Work instructions: Restating every entry exactly is the whole task.

Data for the task:
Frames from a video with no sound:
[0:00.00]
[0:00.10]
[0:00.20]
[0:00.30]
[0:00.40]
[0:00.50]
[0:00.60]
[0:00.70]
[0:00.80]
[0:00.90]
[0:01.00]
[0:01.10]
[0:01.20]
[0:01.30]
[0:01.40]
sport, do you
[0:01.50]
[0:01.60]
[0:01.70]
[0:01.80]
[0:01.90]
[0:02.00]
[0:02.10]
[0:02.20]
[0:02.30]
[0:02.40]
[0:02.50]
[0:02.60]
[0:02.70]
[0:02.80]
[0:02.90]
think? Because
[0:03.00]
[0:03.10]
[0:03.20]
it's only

Answer box:
Frames from a video with no sound:
[0:00.00]
[0:00.10]
[0:00.20]
[0:00.30]
[0:00.40]
[0:00.50]
[0:00.60]
[0:00.70]
[0:00.80]
[0:00.90]
[0:01.00]
[0:01.10]
[0:01.20]
[0:01.30]
[0:01.40]
sport, do you
[0:01.50]
[0:01.60]
[0:01.70]
[0:01.80]
[0:01.90]
[0:02.00]
[0:02.10]
[0:02.20]
[0:02.30]
[0:02.40]
[0:02.50]
[0:02.60]
[0:02.70]
[0:02.80]
[0:02.90]
think? Because
[0:03.00]
[0:03.10]
[0:03.20]
it's only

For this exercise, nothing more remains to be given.